NEWS: 'PRs have morals,' says study funded by PRs for PRs

Public relations professionals have higher morals than surgeons, businessmen and accountants, claims a study (and its press release).

A study suggests what many journalists have doubted for years – that public relations (PR) professionals have an effective moral compass.

Renita Coleman at the University of Texas, Austin, and Lee Wilkins at the University of Missouri found that public relations practitioners are more morally developed than orthopaedic surgeons, business professionals, accounting students and veterinary students, but less developed than doctors, philosophers and journalists.

The study looked at 118 PR professionals, working for PR firms whose clients include the likes of Exxon–Mobil, GlaxoSmithKline and Reebok. Using a series of questions from a survey called the Defining Issues Test (DIT), they posed six ethical dilemmas to each subject.

One asked whether to tell experts hired to promote a herbal medicine that there is potential for the product to be abused. Sixty-six percent of respondents said that they would tell their experts about the potential abuses. Seventeen percent said that they would not.

Another scenario asked whether they would confirm or deny leaked information about a school closing.
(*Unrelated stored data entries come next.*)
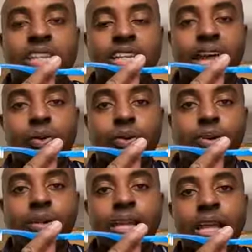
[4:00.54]
the
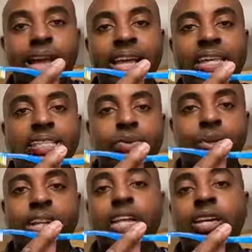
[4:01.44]
network and he's
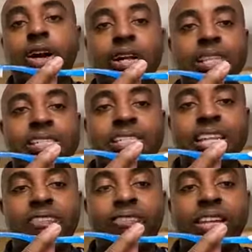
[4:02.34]
what they call is
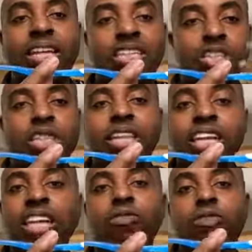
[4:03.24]
sniffing, he's
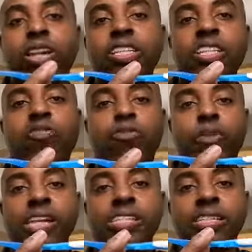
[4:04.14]
looking for this
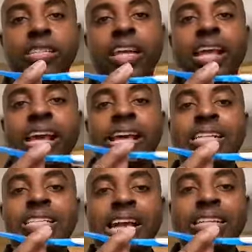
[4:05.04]
information,
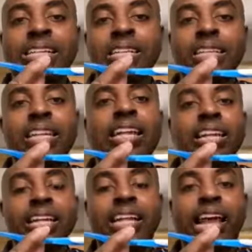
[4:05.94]
he technically can
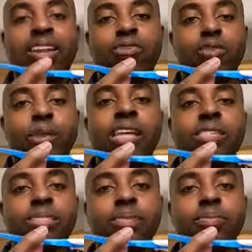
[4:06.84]
get that
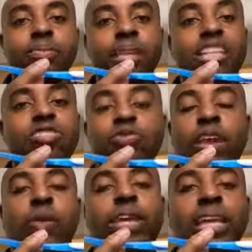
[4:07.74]
information. It's
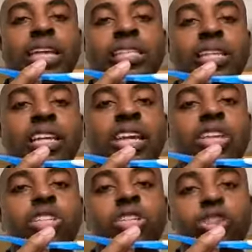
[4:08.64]
very easy
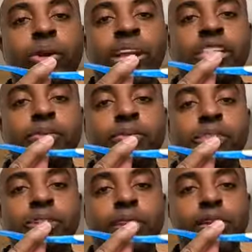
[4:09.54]
to
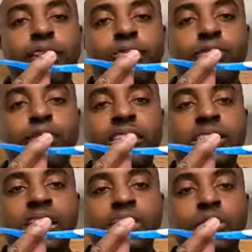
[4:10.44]
to the
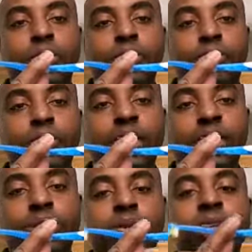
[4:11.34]
information that's going from
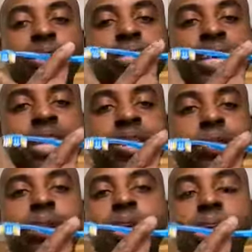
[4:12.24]
here to
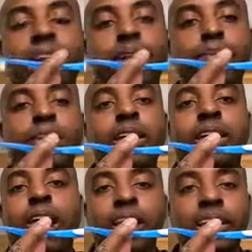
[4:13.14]
here. It can be a
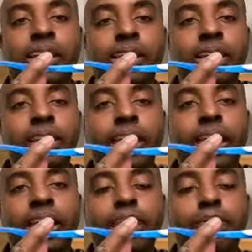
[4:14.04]
login.
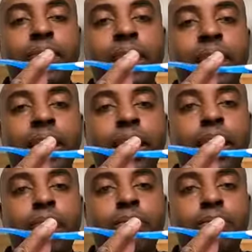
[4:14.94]
It can be
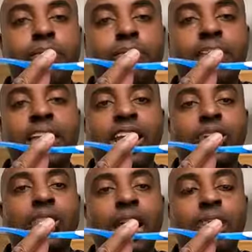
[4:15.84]
something that
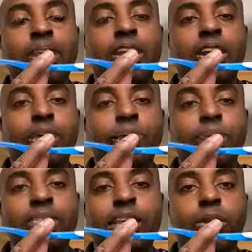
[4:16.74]
you're typing on a
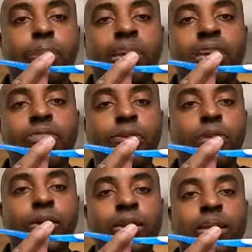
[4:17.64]
website, your Bank of
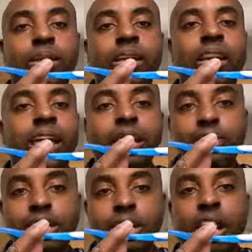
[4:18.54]
America. It can
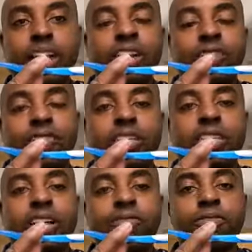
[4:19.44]
be a lot of different
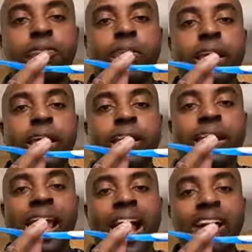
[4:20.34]
stuff.
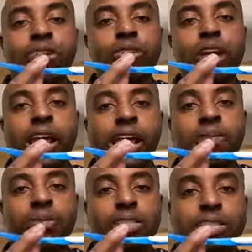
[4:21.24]
The hackers are
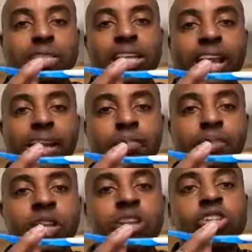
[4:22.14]
able to see that.
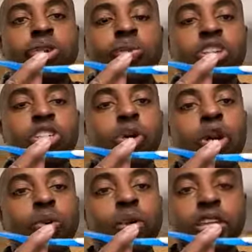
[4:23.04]
So what you're
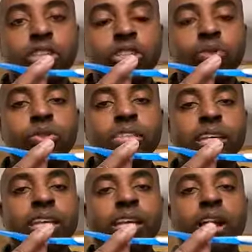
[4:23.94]
going to want to do to
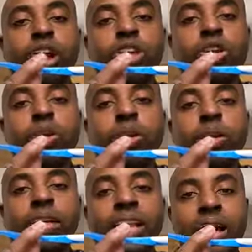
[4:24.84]
get on your
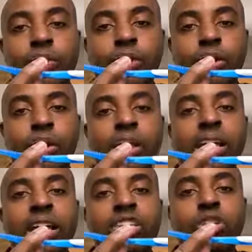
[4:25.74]
network
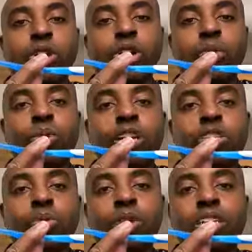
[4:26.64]
is you're going to want to
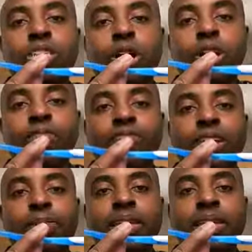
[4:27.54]
do what is called a
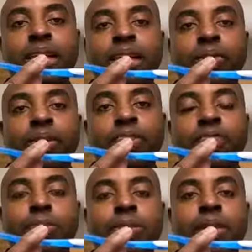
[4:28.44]
VPN. And what a
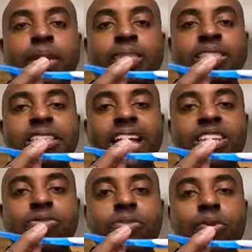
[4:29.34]
VPN
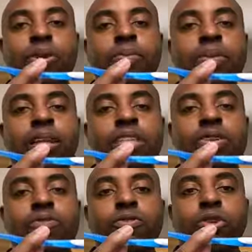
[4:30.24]
stands for is
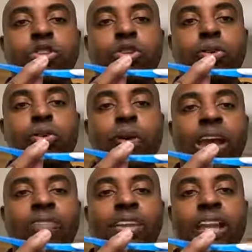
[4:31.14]
a virtual
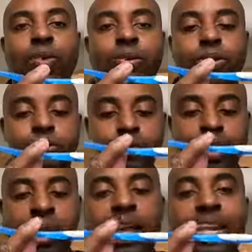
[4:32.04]
private network.
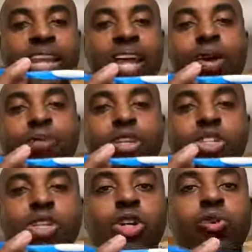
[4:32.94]
And now I'm going to
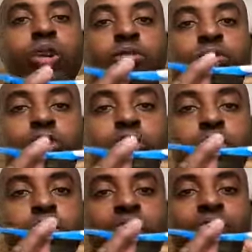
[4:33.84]
show you what a virtual
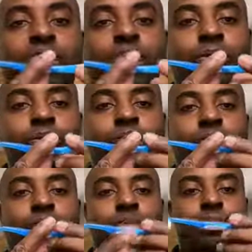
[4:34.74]
private network
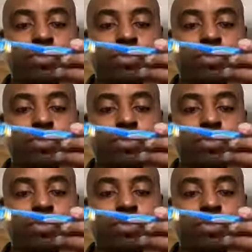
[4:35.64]
does.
This time 31 percent were in favour of confirming the story, 32 percent said they would deny it, and 37 percent couldn’t decide.
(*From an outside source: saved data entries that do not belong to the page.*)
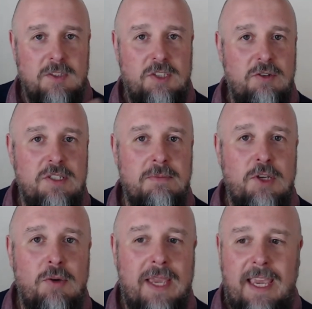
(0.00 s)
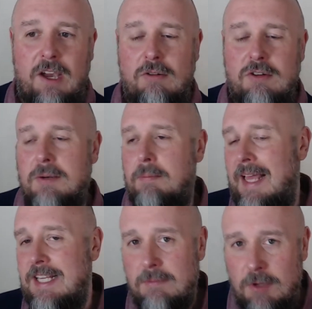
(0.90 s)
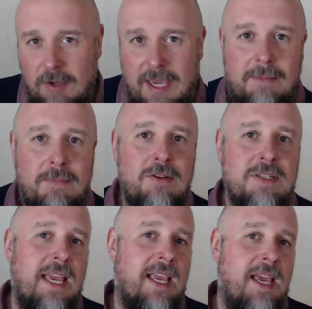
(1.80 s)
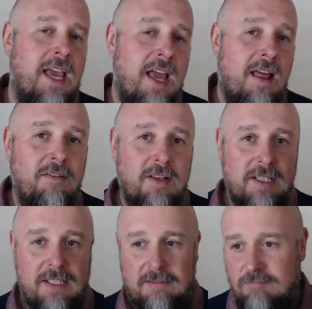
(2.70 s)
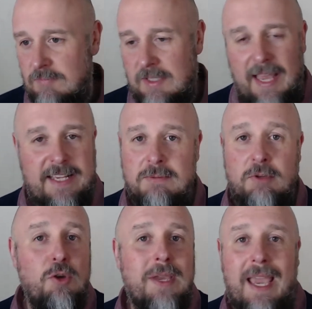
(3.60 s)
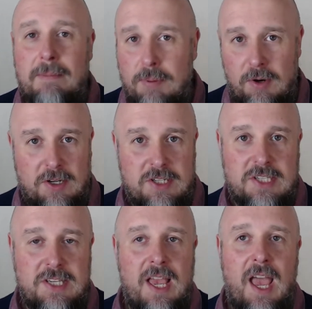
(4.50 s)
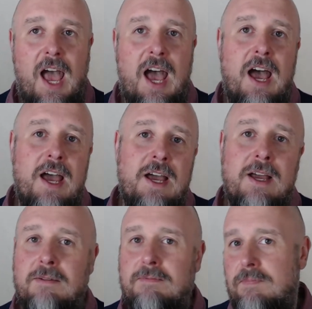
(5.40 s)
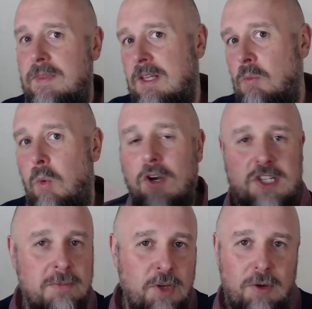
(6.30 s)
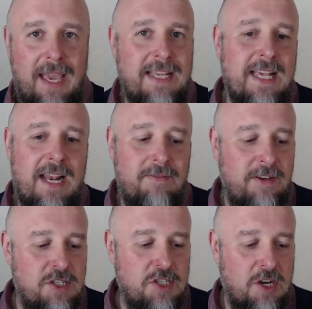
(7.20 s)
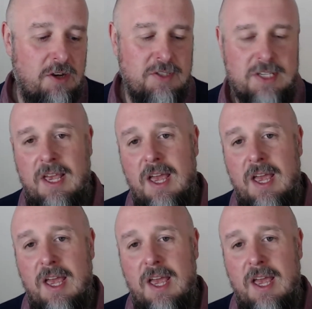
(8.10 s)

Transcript: do some UK culture, play some UK music, get some UK books, watch some UK television shows.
Tallying the responses from each scenario, the researchers calculated an average 'moral development score', which they then ranked against other groups of professionals tested in other studies using the DIT. The PRs ranked seventh out of all groups assessed in the hundreds of previously administered DIT studies (see table below).

The researchers say the study is “the first to empirically measure the moral development of working public relations professionals”.

And it certainly had the audience and backing – the study was published in the July issue of the Journal of Public Relations Research ("examining our understanding of why organizations practice public relations as they do and by studying ways to conduct public relations more effectively," according to the journal's website).

Furthermore, it was funded by a $10,000 grant from the Arthur W. Page Center for Integrity in Public Communication – a research centre dedicated to the study and advancement of ethics and responsibility in corporate communication and other forms of public communication. Proof positive that there is a journal – and grant – out there for almost anyone.

Andy Extance is a freelance science journalist.